DomainCoordinating eventPillars that carry the weight
Autonomous vehiclesCross-fleet handoff, right-of-way negotiationIdentity, Time, Positioning, Fees
Smart citiesShared infrastructure access (charging, curb)Identity, Fees, Orchestration, Standards
Robotics fleetsMulti-vendor task allocationIdentity, Orchestration, Compute, Standards
Spatial computingCross-platform perception sharingSensors, Maps, Positioning, Time

Context

  • Agent Protocols — The commerce flow this protocol serves as the physical track
  • Economy of Things — Machine identity and settlement layer
  • Robotics Industry — Where this protocol applies
  • DePIN Devices — Physical infrastructure incentivized by tokens
  • Verifiable Intent — Same delegation chain applies to machine authorization
  • Space Industry — Extension to orbital scale
  • The What-Next Algorithm — The three loop types applied to physical AI: runaway (no shared standard), corrective (bilateral deals), virtuous (open protocol any robot inherits)
  • Essential Algorithm — The nine pillars implement INTENT (DID identity) → ROUTE (maps + positioning) → INFRASTRUCTURE (compute + connectivity) → SETTLE (fees + UMT) → FEEDBACK (orchestration)
  • Routes — The robotaxi handoff as Fork (which robot) + Obstacle (no shared identity without protocol) + Sign (UMT-verified settlement) + Bridge (open standard any future robot inherits)

Questions

In the robotaxi handoff, which pillar is the single point of failure — the one that, if absent, makes every other pillar useless?

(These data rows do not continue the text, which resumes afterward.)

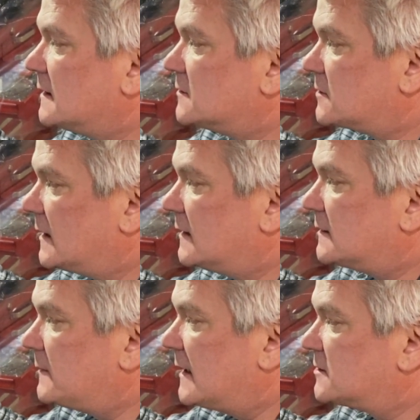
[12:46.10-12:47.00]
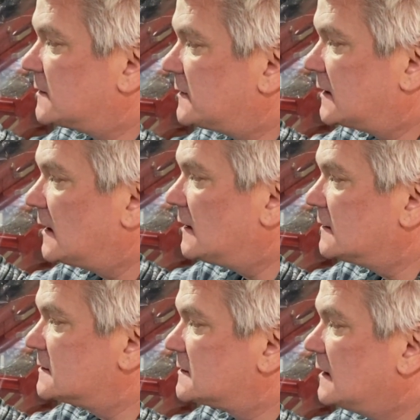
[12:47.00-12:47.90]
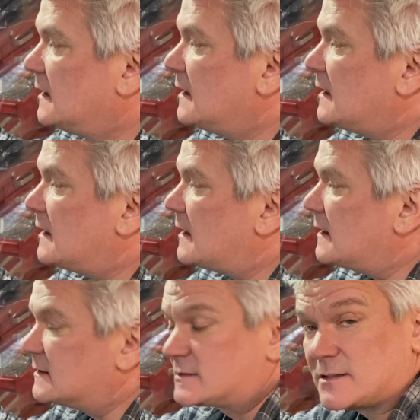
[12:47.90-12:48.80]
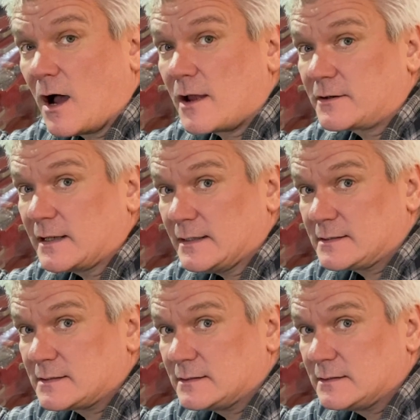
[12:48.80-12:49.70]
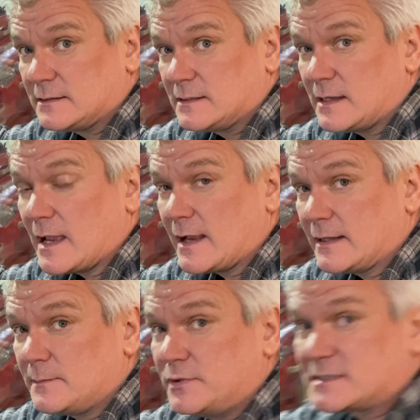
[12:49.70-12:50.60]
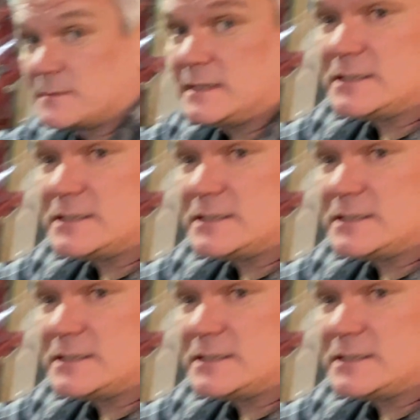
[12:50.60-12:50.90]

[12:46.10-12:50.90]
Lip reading: tried to match up the colors, soldered it, and then put some heat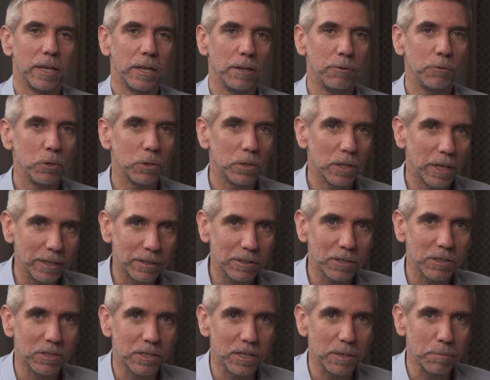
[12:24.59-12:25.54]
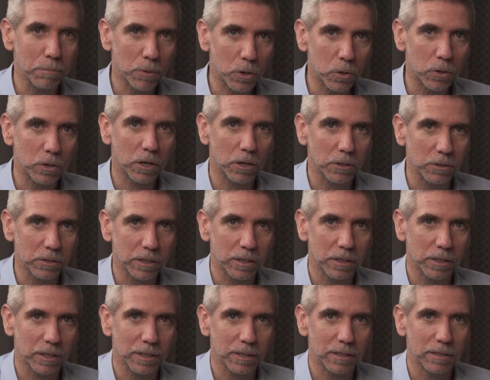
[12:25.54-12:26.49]
If you'd like to see more
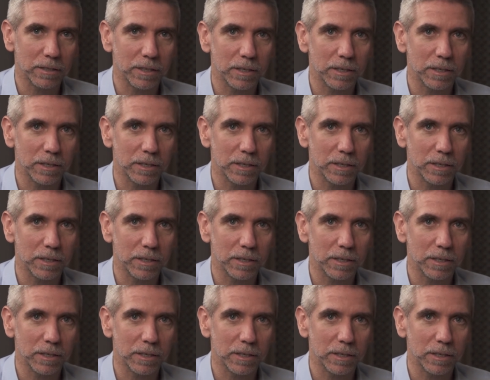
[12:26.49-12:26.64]
content like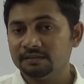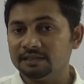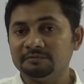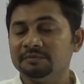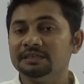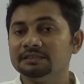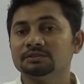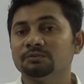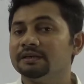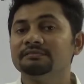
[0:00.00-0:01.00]
That
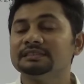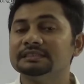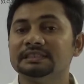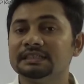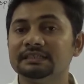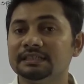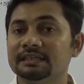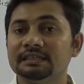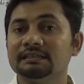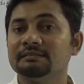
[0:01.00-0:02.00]
means when we see
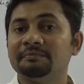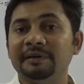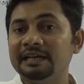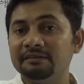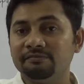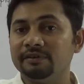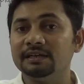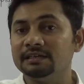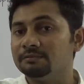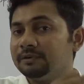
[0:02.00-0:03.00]
that in our paddy
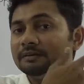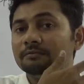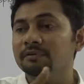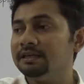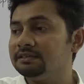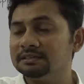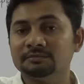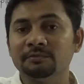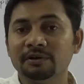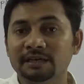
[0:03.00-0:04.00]
field, when wind
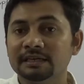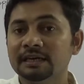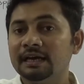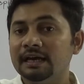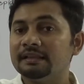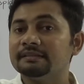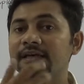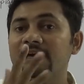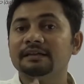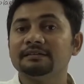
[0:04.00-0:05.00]
is blowing, and
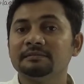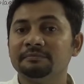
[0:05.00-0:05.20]
then the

  • If two fleets can resolve each other's identity and settle fares but share no map schema, does the handoff still work — or does perception mismatch make it unsafe?
  • Universal Machine Time anchors every other pillar. Is that a dependency that makes the stack brittle, or the reason the stack holds together at all?
  • The protocol assumes agents that have never met can coordinate in real time. What class of interaction still requires prior agreement between operators, and why?
  • GEODNET built 12,000 RTK stations in two years with token incentives. Which of the remaining pillars has the weakest incentive design today, and what would fix it?